LNCaP and LNCaP-Id4 cells cultured in 10% Fetal bovine serum were used to analyze androgen receptor binding on consensus ARE sites in NKX3.1 promoter using primer pairs described previously [
73] with EZ CHiP kit (Millipore). The reagents for PolA CHiP on GAPDH were included in the EZ CHiP kit as internal standards.
Data and statistical analysis
The NIH Image J [
74] was used for counting, calculation of area and diameter of H&E stained prostatic ducts (for description see respective figure legends). Quantitative real time data was analyzed using the ∆∆Ct method: the Ct values of IgG were used to first calculate ∆Ct. Following this normalization step, the ∆∆Ct was then calculated with ∆Ct of wild type set to 1. Within group Student’s
t-test was used for evaluating the statistical differences between groups.
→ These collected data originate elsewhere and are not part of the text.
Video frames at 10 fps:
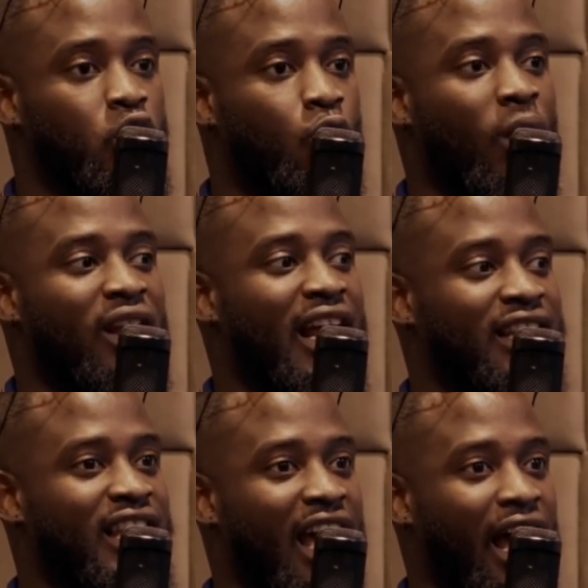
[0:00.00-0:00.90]
you were
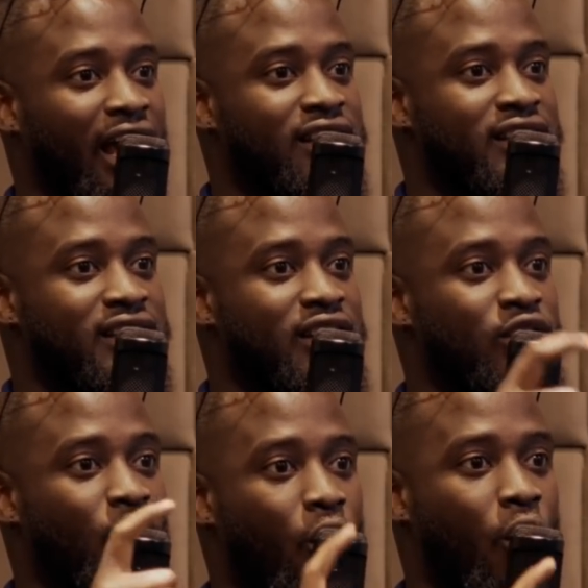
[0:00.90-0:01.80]
like their
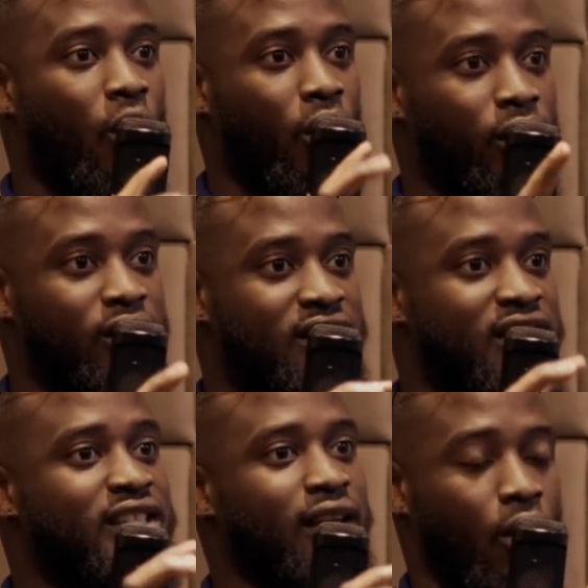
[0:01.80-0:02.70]
senior
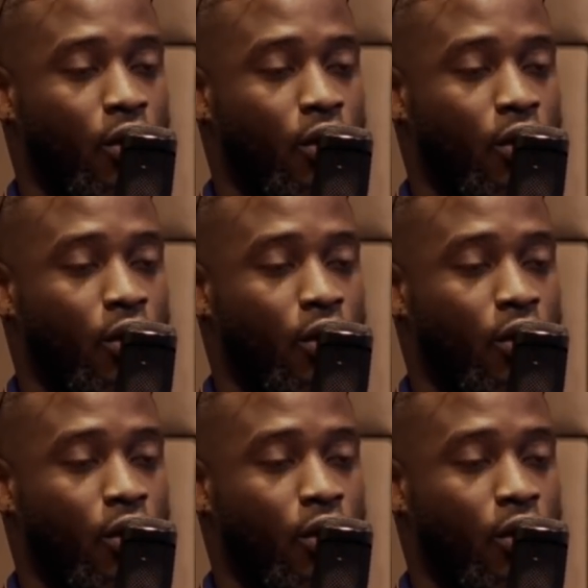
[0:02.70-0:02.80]
sister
One-way ANOVA and Dunnett’s multiple tests were used to test for differences between more than two groups.
Acknowledgements
The authors also wish to thank Dr. Mark A. Israel and Susan Kasper for critically reviewing the manuscript. The authors also wish to thank Dr. Thomas Graham, DVM, PhD, and Dr. Ebony Gilbreath, DVM, PhD, Department of Pathobiology, School of Veterinary Medicine, Tuskegee University, Tuskegee, AL, USA, for histological analysis of the prostates. The work was supported by NIH/NCI CA128914 (JC) and in part by NIH/NCRR/RCMI G12RR03062.
Competing interests
The authors declare that they have no competing interests.
Authors’ contributions
PS: Immuno-histochemistry, data analysis and first draft of manuscript. AEK: Development of LNCaP-Id4 cell lines. SC: Chomatin immuno-precipitation assays. SK: Western blot analysis. PN: Histology. DP: Prepared samples for Chromatin immuno-precipitations. MCH: Maintenance of Id4 KO mice and dissection of prostates. JC: Conceived the study and final draft of the manuscript. All authors read and approved the final manuscript.